What more can be done, within the cost-constrained economy
Corporates will likely look to government to tackle the challenges and barriers that exist in transitioning to a low carbon economy. Governments need to continue to build out an arsenal of tools that enable and deliver low-carbon solutions to deliver upon sovereign emissions reduction.
What might this include?
- Innovative finance and environmental market-making mechanisms to accelerate the delivery of outcomes such as carbon abatement, sequestration and renewable energy creation which may include underwriting or intermediating, providing concessionality and direct grant-making (to pay for environmental activities and outcomes on behalf of the public). In doing so government needs to crowd in, not out, the growing pool of ESG-linked corporate, social and institutional capital and ensure that available finance is affordable to anyone who’d like to access it.
- Designing tax policy to help achieve global climate ambitions – Tax policy has a key role to play in helping to change carbon behavior at both an individual and at a corporate level through the use of tax incentivization and punitive tax measures where appropriate. This will be particularly important in helping to encourage greater climate innovation and also to drive the mobilization of capital into green projects.
- Embedding and funding the delivery of programs and policies that deliver the scientific, technical and technological capabilities to identify, create and implement low-carbon solutions and standardise their measurement, monitoring and evaluation within an agreed upon international standard11. This needs to include appropriate capacity building tools to support their adoption and reduce implementation risks.
- Regulation, then deregulation – Used as a tool to drive action but acknowledge that the best outcomes will likely need to be a combination of reward and reprimand. Complex, overregulation or additive red-tape will create more barriers.

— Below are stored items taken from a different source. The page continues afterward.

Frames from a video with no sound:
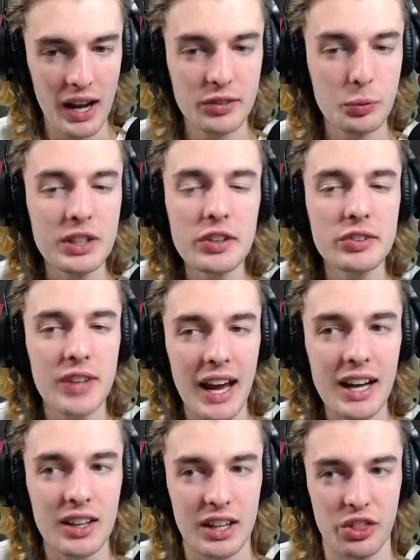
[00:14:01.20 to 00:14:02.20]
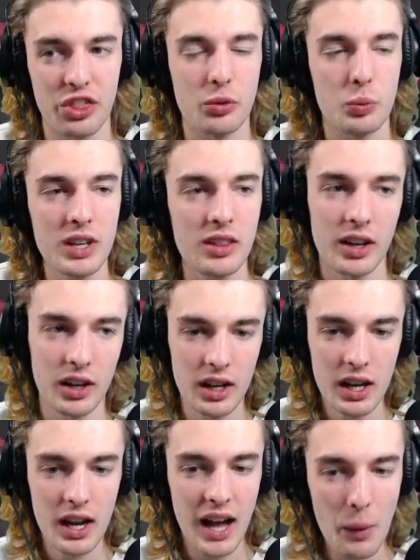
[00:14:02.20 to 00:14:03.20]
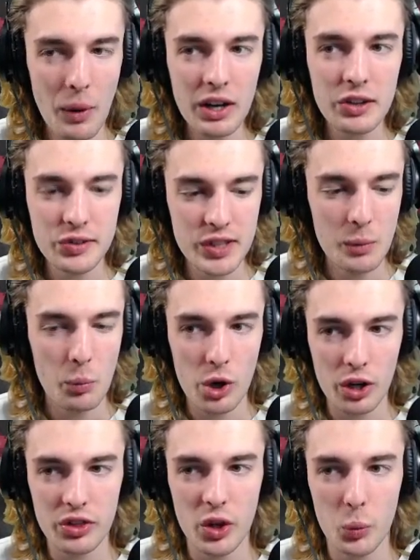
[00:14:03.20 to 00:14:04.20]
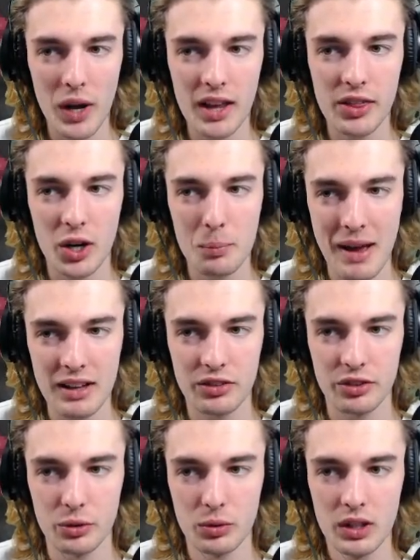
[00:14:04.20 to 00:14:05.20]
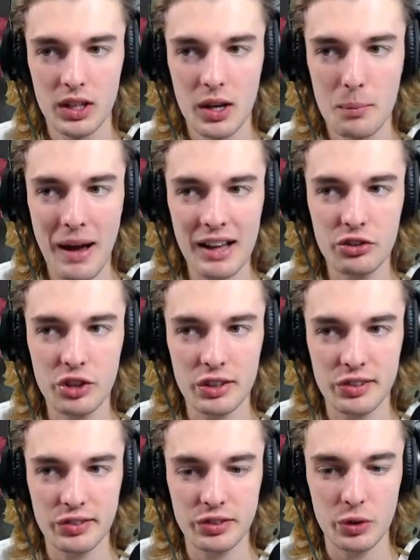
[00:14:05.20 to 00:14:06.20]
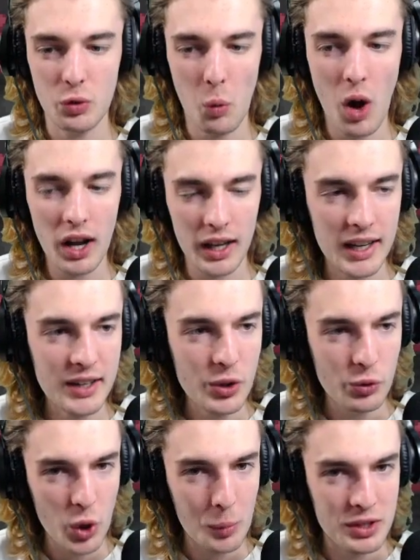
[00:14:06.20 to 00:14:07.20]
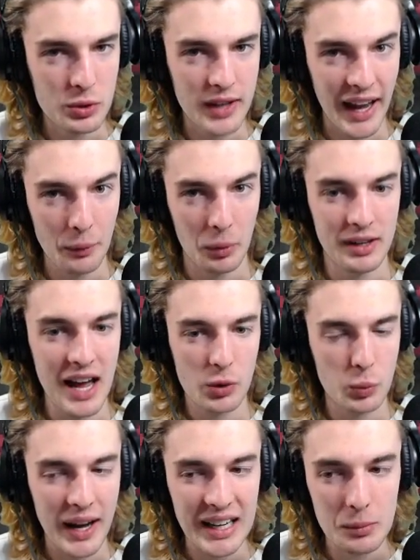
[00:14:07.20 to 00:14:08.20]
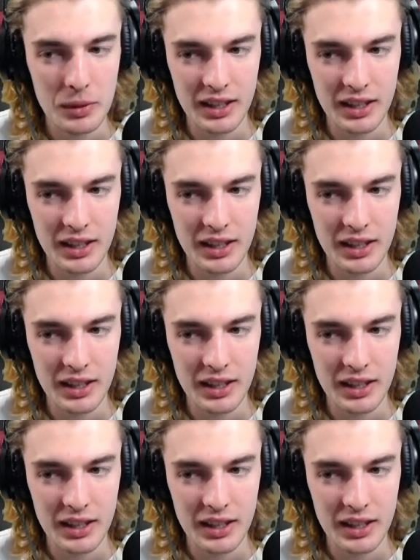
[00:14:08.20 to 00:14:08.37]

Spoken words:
because we just gained like 3 there. I want to see them work the way they're meant to, by just walking into a room and you gain 1, not randomly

- Advocate for the incremental progress that’s been made to date but take big-bets in the future – Encourage co-benefits activities that deliver new employment opportunities, transform business models and strengthen the social fabric of countries.
It is important to note that these solutions cannot be to the detriment of recovering economies, nor overlook the people or businesses within developing countries.
Now more than ever, climate change is a priority for both corporate industries and government alike. Since the publication of KPMG and Eversheds report, this has accelerated the need for government to play a unique role in creating the right environment for industry to realize its ambitions and transform towards them. Clear, tangible action is required beyond targets and ambition.